■ **DATA UNDER STUDY**
----------

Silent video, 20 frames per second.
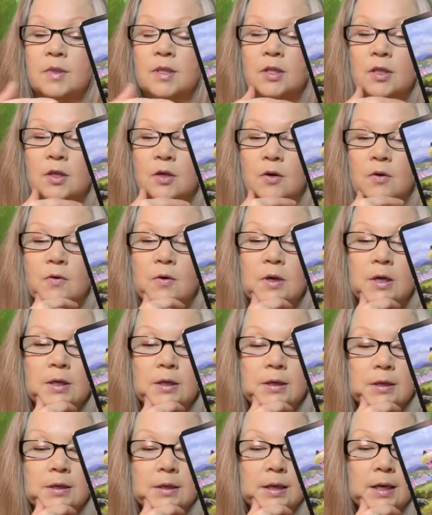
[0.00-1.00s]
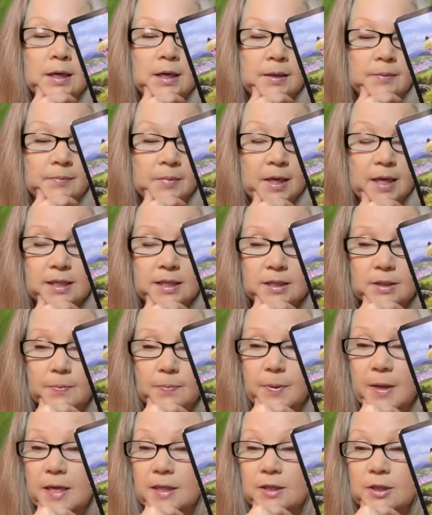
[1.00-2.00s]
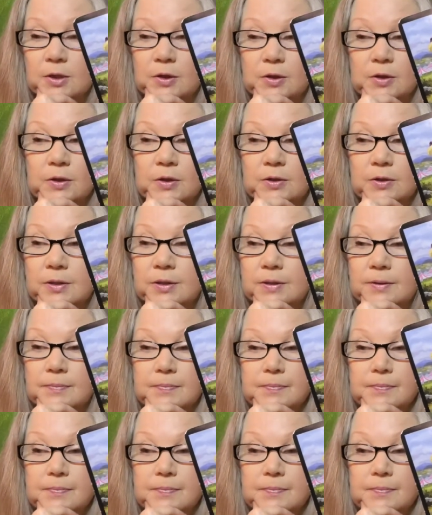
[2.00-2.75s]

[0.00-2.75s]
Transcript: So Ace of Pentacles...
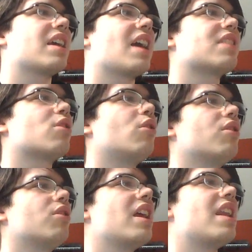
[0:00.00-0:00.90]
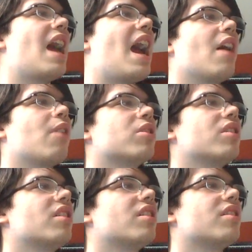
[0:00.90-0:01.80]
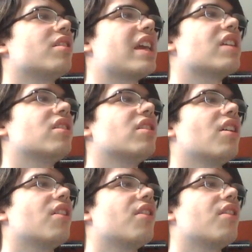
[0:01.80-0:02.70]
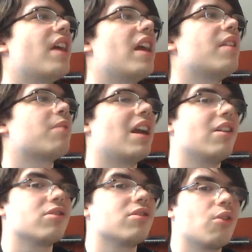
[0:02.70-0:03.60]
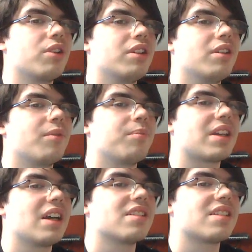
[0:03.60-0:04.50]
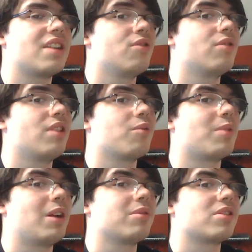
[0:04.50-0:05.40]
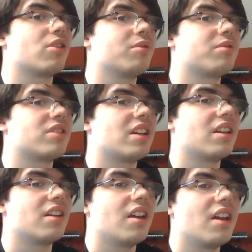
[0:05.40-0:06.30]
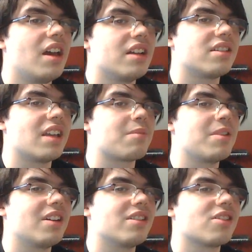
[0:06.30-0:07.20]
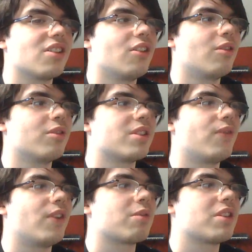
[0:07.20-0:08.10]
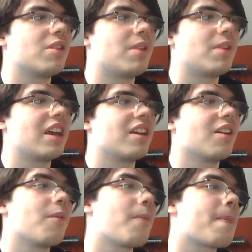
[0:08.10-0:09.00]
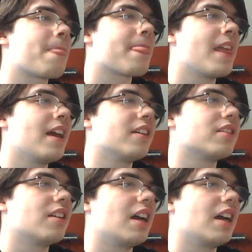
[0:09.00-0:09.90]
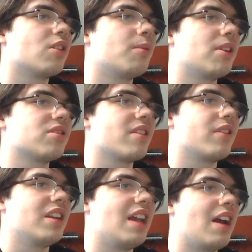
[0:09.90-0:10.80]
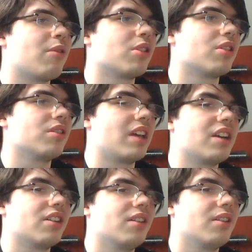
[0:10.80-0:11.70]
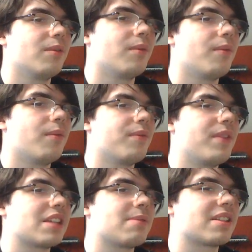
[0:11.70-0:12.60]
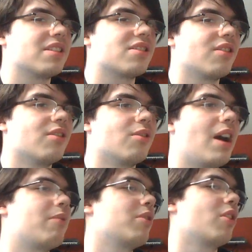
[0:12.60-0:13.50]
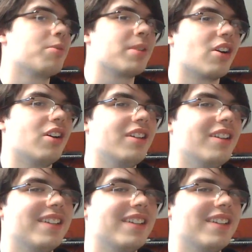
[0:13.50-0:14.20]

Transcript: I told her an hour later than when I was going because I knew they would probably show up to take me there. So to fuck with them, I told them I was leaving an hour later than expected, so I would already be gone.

----------

■ **WHAT YOU SHOULD DO**
The answer must be the full listing, word for word, with no images in it.

■ **RESPONSE BOX**
Silent video, 20 frames per second.
[0.00-1.00s]
[1.00-2.00s]
[2.00-2.75s]

[0.00-2.75s]
Transcript: So Ace of Pentacles...
[0:00.00-0:00.90]
[0:00.90-0:01.80]
[0:01.80-0:02.70]
[0:02.70-0:03.60]
[0:03.60-0:04.50]
[0:04.50-0:05.40]
[0:05.40-0:06.30]
[0:06.30-0:07.20]
[0:07.20-0:08.10]
[0:08.10-0:09.00]
[0:09.00-0:09.90]
[0:09.90-0:10.80]
[0:10.80-0:11.70]
[0:11.70-0:12.60]
[0:12.60-0:13.50]
[0:13.50-0:14.20]

Transcript: I told her an hour later than when I was going because I knew they would probably show up to take me there. So to fuck with them, I told them I was leaving an hour later than expected, so I would already be gone.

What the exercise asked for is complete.